Default to ELT (land raw in bronze, transform with dbt + Databricks). Use ETL only when regulated data must be redacted before landing. Use a hybrid when redaction is narrow and the rest is ELT.

When this question comes up

  • Stand-up of a new ingestion pipeline touching PII/PHI.
  • Migration of a legacy SSIS estate to Azure.
  • Debate over whether to preserve raw for replay vs. discard for compliance.

Decision tree

flowchart TD
    start["Redaction required<br/>before landing?"] -->|Yes| q_shape{"Deterministic<br/>or judgment-based?"}
    start -->|No| q_vol

    q_shape -->|Deterministic| rec_etl["**Recommend:** ETL"]
    q_shape -->|Judgment / classification| rec_hyb["**Recommend:** Hybrid"]

    q_vol{"Per-batch volume?"}
    q_vol -->|Small <10 GB, many sources| q_dev
    q_vol -->|Large >100 GB, few sources| rec_elt["**Recommend:** ELT"]
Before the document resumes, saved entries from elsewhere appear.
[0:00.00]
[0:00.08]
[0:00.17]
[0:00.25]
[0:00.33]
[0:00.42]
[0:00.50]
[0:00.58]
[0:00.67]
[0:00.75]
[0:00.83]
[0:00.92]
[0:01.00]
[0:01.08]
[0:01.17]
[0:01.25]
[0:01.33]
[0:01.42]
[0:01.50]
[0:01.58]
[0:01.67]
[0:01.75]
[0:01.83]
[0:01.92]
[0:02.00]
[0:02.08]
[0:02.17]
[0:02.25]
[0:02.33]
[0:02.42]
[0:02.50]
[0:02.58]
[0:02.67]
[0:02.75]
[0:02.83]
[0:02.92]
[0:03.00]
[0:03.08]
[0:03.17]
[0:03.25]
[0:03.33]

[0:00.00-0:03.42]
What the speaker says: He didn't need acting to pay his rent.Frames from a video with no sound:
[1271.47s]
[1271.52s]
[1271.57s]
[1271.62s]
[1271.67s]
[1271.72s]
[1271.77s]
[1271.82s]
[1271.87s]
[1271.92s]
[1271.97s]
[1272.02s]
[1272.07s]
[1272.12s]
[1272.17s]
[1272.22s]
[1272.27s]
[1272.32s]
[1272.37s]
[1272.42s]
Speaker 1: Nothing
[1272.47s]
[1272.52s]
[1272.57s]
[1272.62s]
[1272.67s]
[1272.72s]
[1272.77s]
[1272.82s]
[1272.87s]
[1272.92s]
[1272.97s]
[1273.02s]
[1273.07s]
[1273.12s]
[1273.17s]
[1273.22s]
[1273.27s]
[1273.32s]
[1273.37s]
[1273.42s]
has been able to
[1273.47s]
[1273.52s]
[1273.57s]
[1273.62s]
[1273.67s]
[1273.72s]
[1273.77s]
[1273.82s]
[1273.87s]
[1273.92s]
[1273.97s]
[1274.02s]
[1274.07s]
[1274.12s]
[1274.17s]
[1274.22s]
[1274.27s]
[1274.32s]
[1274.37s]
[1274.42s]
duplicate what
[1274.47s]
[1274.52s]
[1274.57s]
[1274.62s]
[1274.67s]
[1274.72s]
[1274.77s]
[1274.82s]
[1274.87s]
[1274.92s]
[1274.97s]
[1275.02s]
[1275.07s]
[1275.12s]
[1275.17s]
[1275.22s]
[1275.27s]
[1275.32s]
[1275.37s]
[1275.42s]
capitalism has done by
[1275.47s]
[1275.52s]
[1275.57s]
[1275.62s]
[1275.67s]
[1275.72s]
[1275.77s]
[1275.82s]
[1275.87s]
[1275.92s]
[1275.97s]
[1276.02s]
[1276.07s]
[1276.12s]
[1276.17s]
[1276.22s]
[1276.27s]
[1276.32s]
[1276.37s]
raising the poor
    q_dev{"Prioritize dbt/Git velocity?"}
    q_dev -->|Yes| rec_elt
    q_dev -->|No, ADF DataFlows| rec_etl

Per-recommendation detail

Recommend: ELT

When: Default modern pattern; raw can land; velocity matters. Why: Version-controlled SQL transforms, replay from bronze, lowest $/TB. Tradeoffs: Cost — cheapest; Latency — minutes; Compliance — requires bronze classification; Skill — SQL + dbt + Git. Anti-patterns:

  • Export-controlled data that cannot land.
  • Skipping bronze classification — ELT's whole point is preserving raw.

Linked example: examples/usda/

Recommend: ETL

When: Sensitive data must be redacted in flight; legacy Mapping Data Flows practice. Why: Strong PII/PHI posture — raw sensitive data never lands. Tradeoffs: Cost — higher compute per run; Latency — depends on transform; Compliance — strongest; Skill — ADF designer or Spark. Anti-patterns:

  • "That's how we did it in SSIS."
  • Complex ML transforms in Mapping Data Flows — move to Databricks/dbt.

Linked example: examples/tribal-health/

Recommend: Hybrid

When: Narrow regulated fields need redaction; everything else can be ELT. Why: Pragmatic Pareto — compliance + velocity. Tradeoffs: Slightly higher cost than pure ELT; near-ELT latency; satisfies HIPAA/PII + preserves replay. Anti-patterns:

  • Redaction leg creeps into full transform pipeline.

Linked example: examples/tribal-health/